Trial design for group sequential design.
kMax
The maximum number of stages K
.
Is a positive integer of length 1 (default value is 3
).
The maximum selectable kMax
is 20
for group sequential or inverse normal and
6
for Fisher combination test designs.
alpha
The significance level alpha, default is 0.025
.
Is a positive numeric of length 1.
stages
The stage numbers of the trial. Is an integer vector of length kMax
.
informationRates
The information rates (that must be fixed prior to the trial),
default is (1:kMax) / kMax
. Is a numeric vector of length kMax
(the maximum number of stages).
userAlphaSpending
The user defined alpha spending.
Numeric vector of length kMax
containing the cumulative
alpha-spending (Type I error rate) up to each interim stage: 0 <= alpha_1 <= ... <= alpha_K <= alpha
.
criticalValues
The critical values for each stage of the trial.
Is a numeric vector of length kMax
(the maximum number of stages).
stageLevels
The levels for each stage.
alphaSpent
The cumulative alpha spent at each stage.
Is a numeric vector with length kMax
(the maximum number of stages).
bindingFutility
Logical. If bindingFutility = TRUE
is specified the calculation of
the critical values is affected by the futility bounds and the futility threshold is binding in the
sense that the study must be stopped if the futility condition was reached (default is FALSE
).
tolerance
The numerical tolerance, default is 1e-06
. Is a positive numeric of length 1.
typeOfDesign
The type of design. Type of design is one of the following:
O'Brien & Fleming ("OF"
), Pocock ("P"
), Wang & Tsiatis Delta class ("WT"
),
Pampallona & Tsiatis ("PT"
), Haybittle & Peto ("HP"),
Optimum design within Wang & Tsiatis class ("WToptimum"
),
O'Brien & Fleming type alpha spending ("asOF"
), Pocock type alpha spending ("asP"
),
Kim & DeMets alpha spending ("asKD"
), Hwang, Shi & DeCani alpha spending ("asHSD"
),
user defined alpha spending ("asUser"
), no early efficacy stop ("noEarlyEfficacy"
),
default is "OF"
.
beta
Type II error rate, necessary for providing sample size calculations
(e.g., getSampleSizeMeans()
), beta spending function designs,
or optimum designs, default is 0.20
. Is a positive numeric of length 1.
deltaWT
Delta for Wang & Tsiatis Delta class. Is a numeric vector of length 1.
deltaPT1
Delta1 for Pampallona & Tsiatis class rejecting H0 boundaries. Is a numeric vector of length 1.
deltaPT0
Delta0 for Pampallona & Tsiatis class rejecting H1 boundaries. Is a numeric vector of length 1.
futilityBounds
The futility bounds for each stage of the trial.
Is a numeric vector of length kMax
- 1, where kMax
is the maximum number of stages.
gammaA
Parameter for alpha spending function.

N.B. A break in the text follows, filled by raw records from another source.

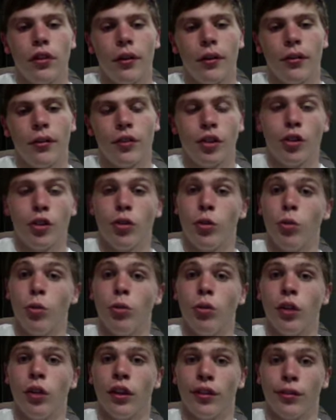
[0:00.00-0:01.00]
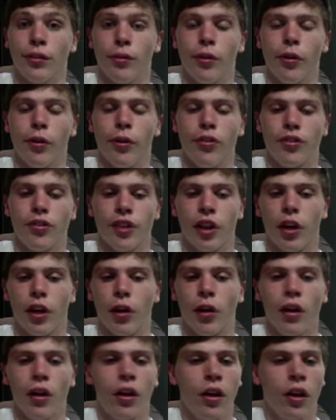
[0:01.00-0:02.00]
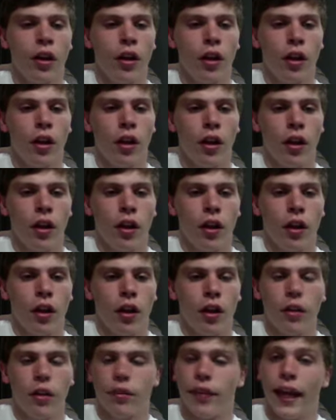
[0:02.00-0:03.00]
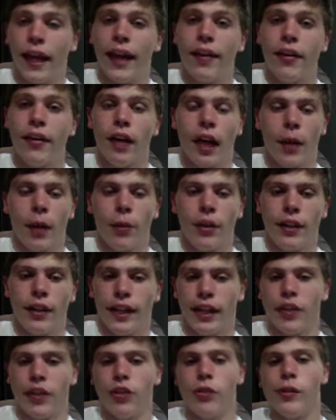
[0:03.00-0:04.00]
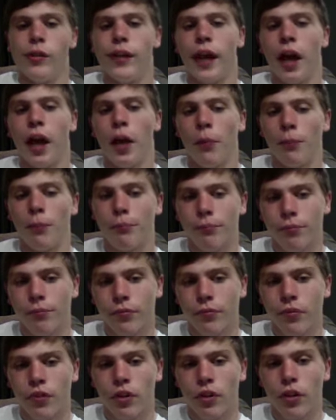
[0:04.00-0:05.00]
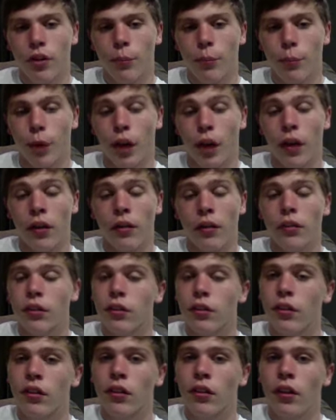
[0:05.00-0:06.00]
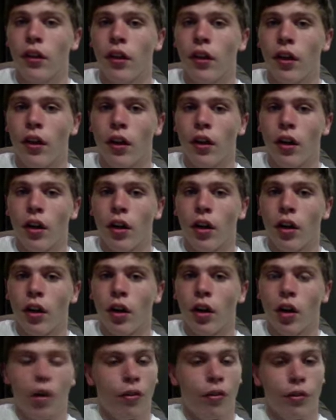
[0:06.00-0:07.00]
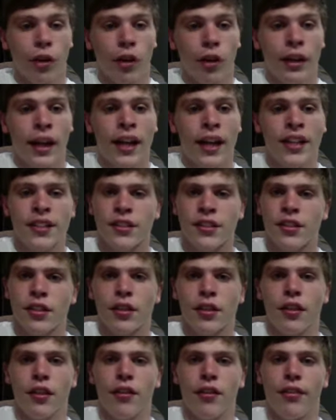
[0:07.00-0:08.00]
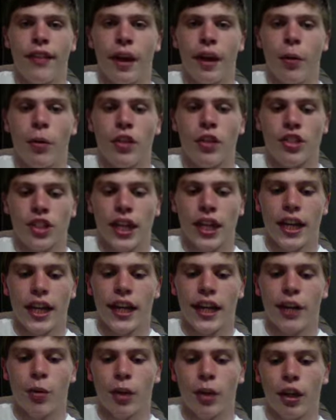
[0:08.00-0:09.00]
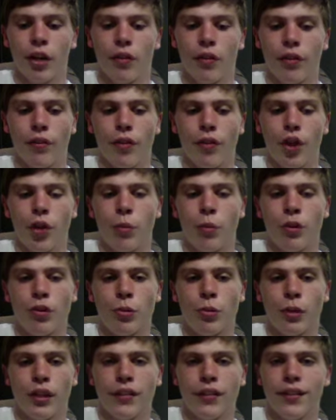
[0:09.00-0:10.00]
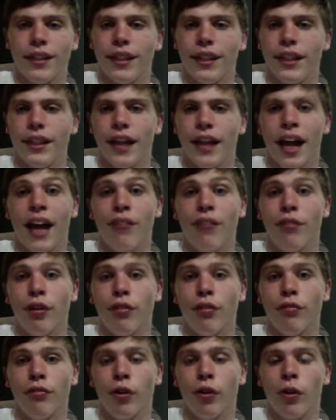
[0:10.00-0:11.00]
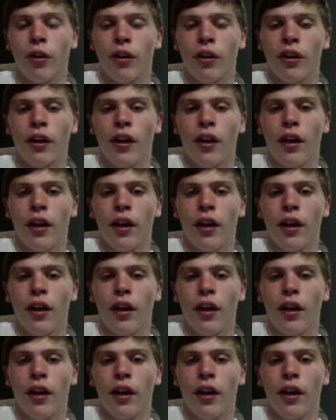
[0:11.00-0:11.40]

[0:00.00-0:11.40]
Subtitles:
to look through, so that I would take into account. But overall, guys, that was a quick overview between the iPhone 4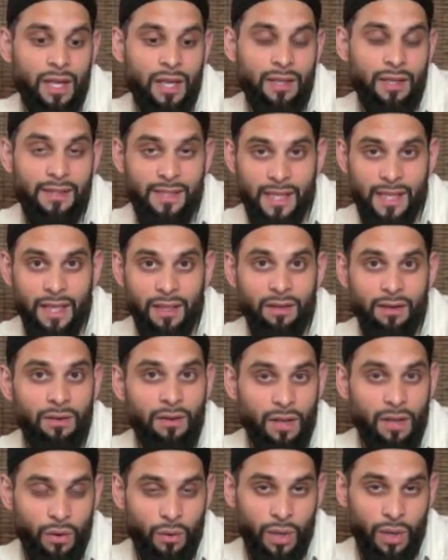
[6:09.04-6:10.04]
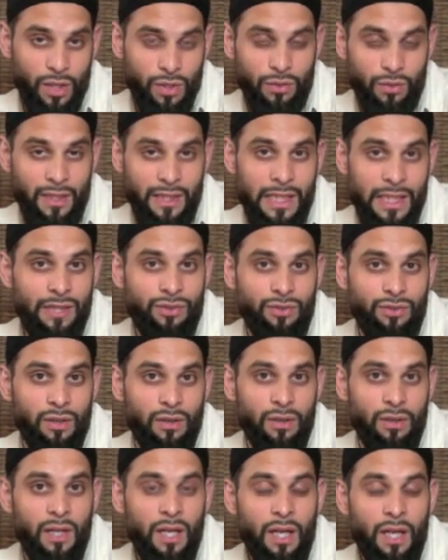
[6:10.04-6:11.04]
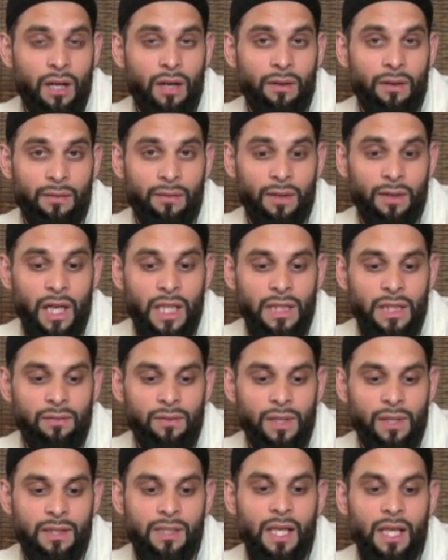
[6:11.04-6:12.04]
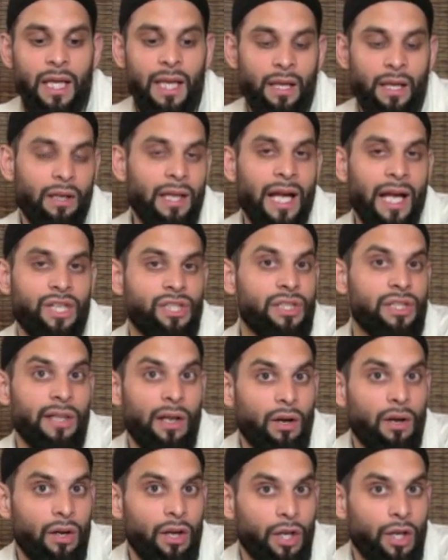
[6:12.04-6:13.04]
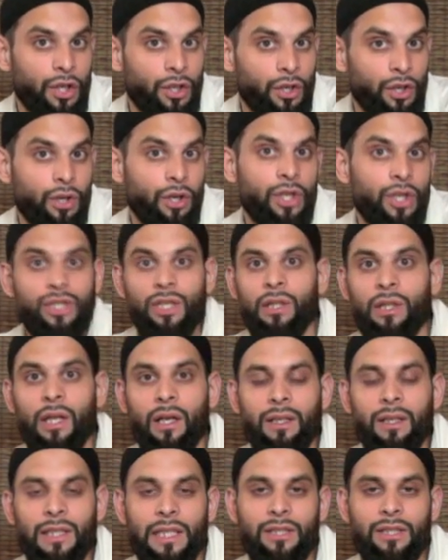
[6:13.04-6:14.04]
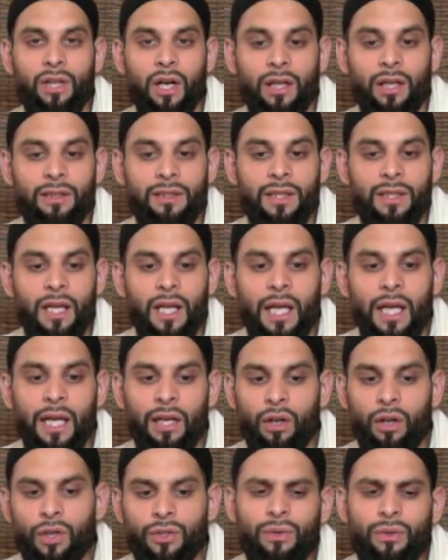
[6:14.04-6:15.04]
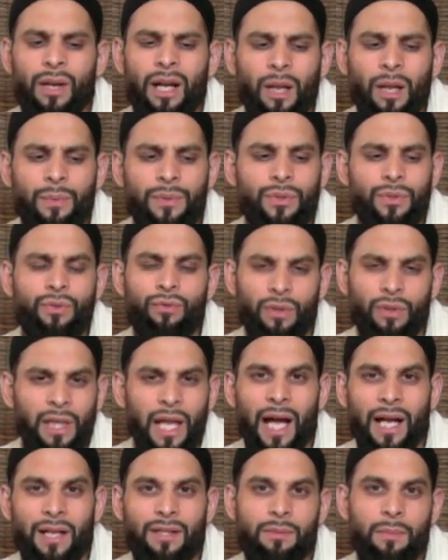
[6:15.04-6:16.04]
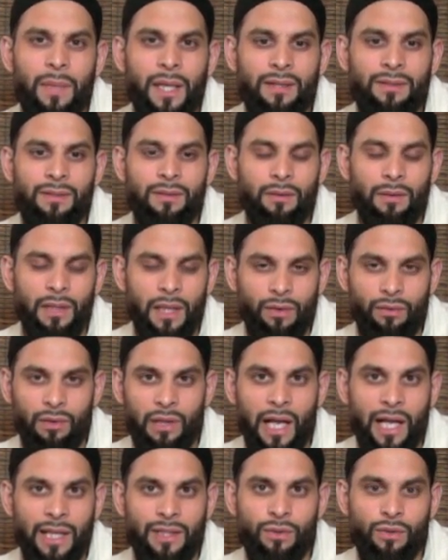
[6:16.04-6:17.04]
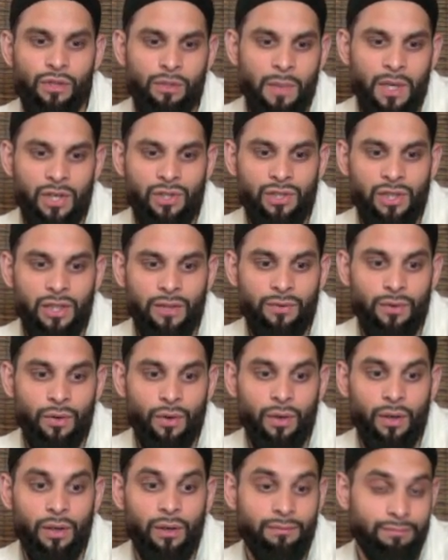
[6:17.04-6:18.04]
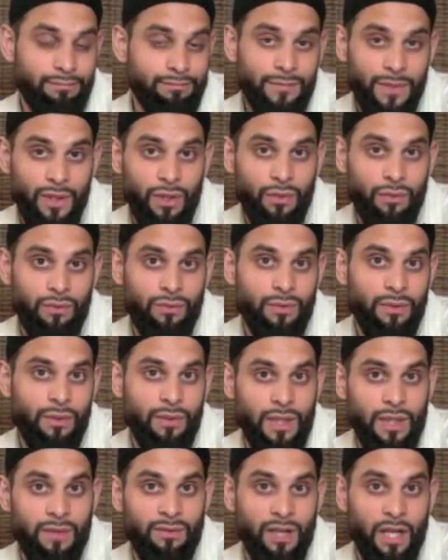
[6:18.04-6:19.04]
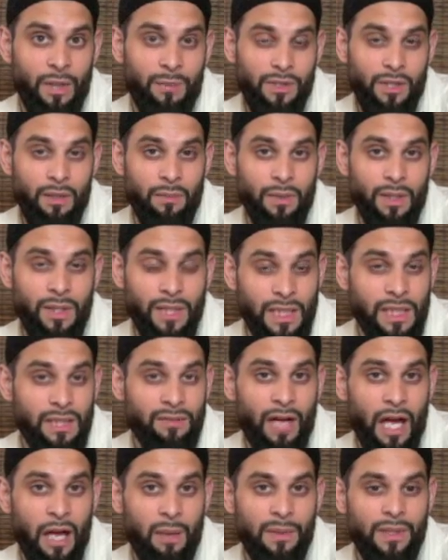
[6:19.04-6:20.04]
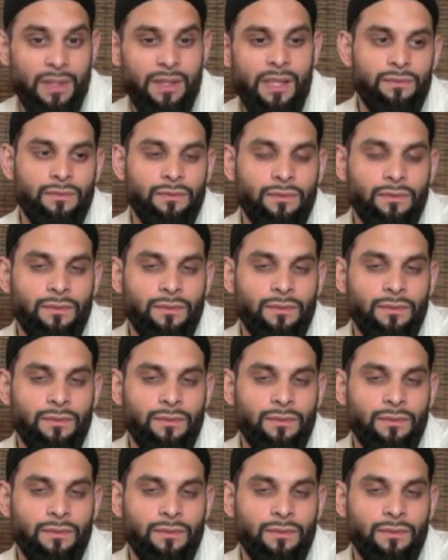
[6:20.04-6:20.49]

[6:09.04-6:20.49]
the skin, according to these Eastern philosophies, it will actually encourage a lung detox. It also helps to relax you, especially if you are, giving up some addictive habits.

Is a numeric vector of length 1.
gammaB
Parameter for beta spending function. Is a numeric vector of length 1.
optimizationCriterion
Optimization criterion for optimum design within Wang & Tsiatis class ("ASNH1", "ASNIFH1", "ASNsum"), default is "ASNH1".
sided
Is the alternative one-sided (1
) or two-sided (2
), default is 1
.
Is a positive integer of length 1.
betaSpent
The cumulative beta level spent at each stage of the trial.
For beta-spending designs, is a numeric vector of length kMax
(the maximum number of stages).
typeBetaSpending
Type of beta spending. Type of of beta spending is one of the following: O'Brien & Fleming type beta spending, Pocock type beta spending, Kim & DeMets beta spending, Hwang, Shi & DeCani beta spending, user defined beta spending ("bsOF", "bsP", "bsKD", "bsHSD", "bsUser", default is "none").
userBetaSpending
The user defined beta spending. Vector of length kMax
containing the cumulative beta-spending up to each interim stage.
power
The one-sided power at each stage of the trial.
Is a numeric vector of length kMax
(the maximum number of stages).
twoSidedPower
Two-sided power at each stage of the trial.
Is a numeric vector of length kMax
(the maximum number of stages).
constantBoundsHP
The constant bounds up to stage kMax - 1 for the Haybittle & Peto design (default is 3).
betaAdjustment
Logical. If TRUE
, beta spending values are
linearly adjusted if an overlapping of decision regions for futility
stopping at earlier stages occurs.
Only applicable for two-sided beta-spending designs.
delayedInformation
Delay of information for delayed response designs.
Is a numeric value or a numeric vector of length kMax
- 1.
decisionCriticalValues
TODO
reversalProbabilities
TODO
This object should not be created directly; use getDesignGroupSequential()
with suitable arguments to create a group sequential design.
getDesignGroupSequential()
for creating a group sequential design.